These dairy free mashed potatoes are so thick, creamy and buttery! They are easy to make and great as a side dish. This recipe is great for holidays, Thanksgiving, and family dinners.
First, wash and dry potatoes. Peel potatoes almost completely (leave a little skin for extra texture). Slice potatoes into 1 inch cubes.
Add cubed potatoes and enough water to cover them into a large pot or saucepan over high heat. Add in a pinch of salt.
Bring mixture to a boil. Once boiling, reduce heat to medium heat. Boil on medium high for 20 to 25 minutes or until potatoes are fork tender. Stir occasionally to prevent burning.
Once potatoes are fork tender, drain completely. Turn stove off.
Add potatoes back to the hot saucepan. Then, add in remaining ingredients. Use potato masher to mash everything together until creamy.
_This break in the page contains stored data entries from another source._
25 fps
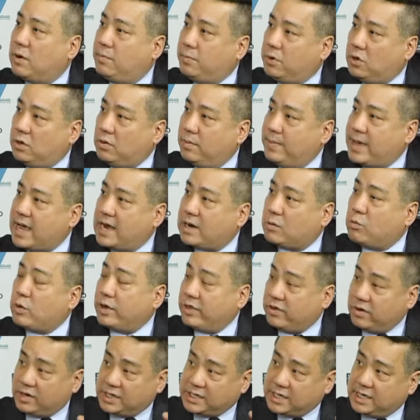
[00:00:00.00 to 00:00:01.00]
a pullback,
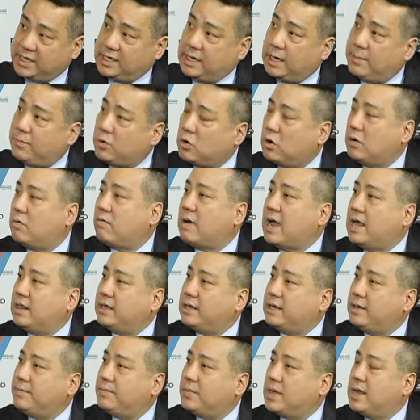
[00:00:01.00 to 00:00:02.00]
whether it's a dip or a
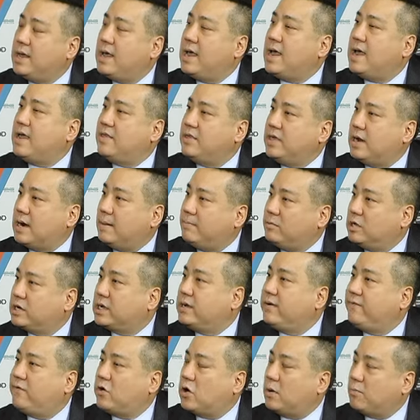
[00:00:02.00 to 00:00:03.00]
rally, and then I'm
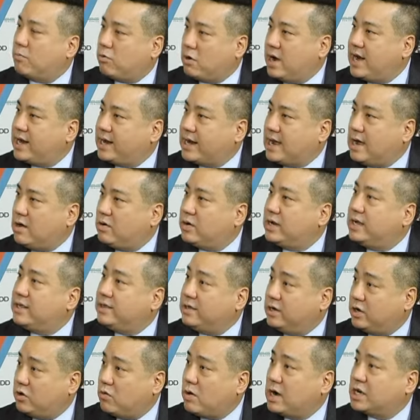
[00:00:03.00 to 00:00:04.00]
looking for a breakout in
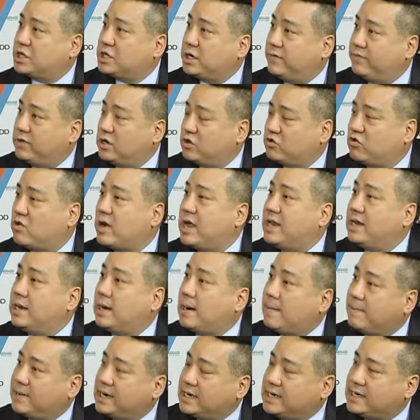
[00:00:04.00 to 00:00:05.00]
the direction of the trend,
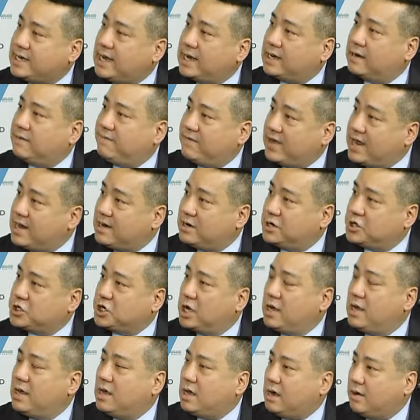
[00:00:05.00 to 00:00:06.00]
and I'm going to take advantage
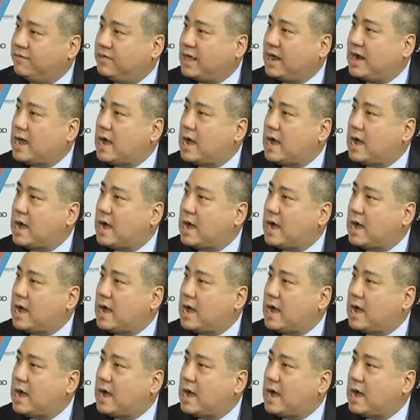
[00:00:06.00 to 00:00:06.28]
of that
Finally, serve! Garnish with rosemary and additional Vegan butter if desired.
Notes
I highly recommend using Russet or Yukon gold potatoes. They become soft and tender. Use medium sized potatoes.
Use Vegan butter or dairy free butter.
Stir occasionally to prevent potatoes from burning.
To test if potatoes are fork tender, carefully insert fork into potato. If it slides in and out easily, potatoes are done.
Feel free to replace fresh minced garlic with garlic powder if needed.